In 1998 the United Nations ranked GE as the world’s most transnational company in terms of foreign direct investment, and in 2004 GE’s revenues from the underdeveloped nations reached $21 billion, up 37% from 2003. Chief Executive Immelt announced that he expects 60% of future revenue growth to come from ‘emerging markets including China, Russia, Eastern Europe, India and the Middle East’. GE explains how these revenues will be gathered: ‘We will deliver vital systems for water, power, healthcare and transportation.’ GE wants to restart work on the Dabhol power plant in India, having purchased Enron’s 65% share jointly with Bechtel in 2004. Before work on the plant was halted in 2001, when GE already had a 10% share, Amnesty International and Human Rights Watch alleged that brutal police repression was used against local people opposed to its construction, with complicity from the companies involved. Through the forced privatisation of the basic necessities of life abroad GE will try to expand its profits, which in 2004 amounted to $16.6 billion.

Crucial to GE’s monopoly power is its fusion of financial and productive capital, with banks in 19 countries and GE Commercial Finance funding capital expansion in ‘healthcare, manufacturing, fleet management, communications, construction, energy, aviation, infrastructure and equipment, as well as many others’, and owning assets of $219 billion. Through such investments GE exerts control over capital officially outside the company. Lenin described this as ‘finance capital’, and cited GE (then called AGE) as a classic example of a monopolist company holding dominant shares in other companies. In May 2005 GE acquired a 49.9% stake in one of Central America’s largest banks, BAC International Inc, proudly announcing a ‘foothold’ in the region. The recently renamed outsourcing company Genpact in which GE maintains a dominant 40% share, illustrates the way that finance capital behaves. According to Genpact’s Chief Executive Pramod Bhasin, ‘It’s our job to tap into the intellectual capacity of a country…If we need engineering skills and they are available in Romania, that is where we go.’

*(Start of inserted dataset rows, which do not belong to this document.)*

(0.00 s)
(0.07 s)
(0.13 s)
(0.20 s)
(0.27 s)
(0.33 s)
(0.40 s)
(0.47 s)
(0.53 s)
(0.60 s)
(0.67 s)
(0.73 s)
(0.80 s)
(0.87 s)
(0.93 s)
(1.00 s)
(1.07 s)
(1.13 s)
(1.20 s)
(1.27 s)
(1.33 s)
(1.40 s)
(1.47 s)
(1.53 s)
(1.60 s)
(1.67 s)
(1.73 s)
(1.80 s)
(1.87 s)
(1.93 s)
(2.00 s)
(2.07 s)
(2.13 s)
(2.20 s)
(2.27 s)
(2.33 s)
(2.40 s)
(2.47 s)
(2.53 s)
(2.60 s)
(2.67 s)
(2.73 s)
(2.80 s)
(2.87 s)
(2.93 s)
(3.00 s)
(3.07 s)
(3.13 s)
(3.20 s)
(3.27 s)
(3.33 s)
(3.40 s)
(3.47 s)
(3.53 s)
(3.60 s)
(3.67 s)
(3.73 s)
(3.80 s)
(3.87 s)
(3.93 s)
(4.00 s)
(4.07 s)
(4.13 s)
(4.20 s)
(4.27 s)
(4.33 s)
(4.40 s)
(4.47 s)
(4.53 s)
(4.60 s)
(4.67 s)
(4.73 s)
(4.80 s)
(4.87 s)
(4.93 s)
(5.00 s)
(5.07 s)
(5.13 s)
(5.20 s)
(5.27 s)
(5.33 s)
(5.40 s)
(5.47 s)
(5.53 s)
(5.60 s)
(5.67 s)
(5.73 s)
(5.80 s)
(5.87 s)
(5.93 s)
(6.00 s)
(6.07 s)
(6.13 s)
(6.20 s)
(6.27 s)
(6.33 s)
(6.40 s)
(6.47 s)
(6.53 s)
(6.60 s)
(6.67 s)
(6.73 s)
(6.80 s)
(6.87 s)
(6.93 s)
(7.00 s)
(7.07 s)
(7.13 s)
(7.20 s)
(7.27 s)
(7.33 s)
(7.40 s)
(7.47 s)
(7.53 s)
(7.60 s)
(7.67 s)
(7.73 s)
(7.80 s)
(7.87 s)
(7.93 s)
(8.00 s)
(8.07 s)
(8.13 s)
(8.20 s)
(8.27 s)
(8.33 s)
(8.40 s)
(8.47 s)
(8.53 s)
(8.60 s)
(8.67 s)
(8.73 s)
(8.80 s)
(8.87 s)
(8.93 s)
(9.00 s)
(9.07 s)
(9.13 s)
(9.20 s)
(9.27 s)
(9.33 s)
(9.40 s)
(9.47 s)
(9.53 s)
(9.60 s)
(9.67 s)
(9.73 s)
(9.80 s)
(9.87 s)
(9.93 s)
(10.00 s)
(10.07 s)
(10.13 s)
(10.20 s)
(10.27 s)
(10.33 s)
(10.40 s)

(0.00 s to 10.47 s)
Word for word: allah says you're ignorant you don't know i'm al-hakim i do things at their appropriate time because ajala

The readiness with which GE moves capital around the world may give the impression that GE is a truly transnational company. Yet while just under 50% of the total workforce and 47% of revenues come from outside the US, all but one of GE’s board of directors live in the US; the single exception lives in Britain. Between them these directors also sit on the boards of Microsoft, Kimberley-Clark, Procter and Gamble, the Kellogg Company, General Motors, ChevronTexaco, Coca-Cola, Dell, Anheuser-Busch, Motorola, Bechtel etc. They help run Harvard and Oxford universities and the US Nuclear Threat Initiative. Two US banks, JP Morgan Chase and Citibank, hold dominant shares in GE. The former head of JP Morgan Chase sits on the board of GE. GE maintains ‘strategic alliances’ with other US companies, including Dow Jones, publishers of the Wall Street Journal, and Microsoft, with whom it jointly runs MSNBC media corporation. Through such networks the US ruling class is held together and acts not on the basis of companies, but as a national ruling class. This concentration of ownership of finance capital in imperialist countries, and the consequent ruling class alliances, exposes the falsity of the idea that the power of ‘transnational companies’ has made nations obsolete as the primary grouping for the governance of capitalism. Rather, it is that multinational companies are being used as vehicles for the division and redivision of the world amongst national ruling classes, each competing for a bigger share of the plunder. Far from making national ruling classes obsolete, the incessant corporate mergers and takeovers of globalisation increase their power and relevance.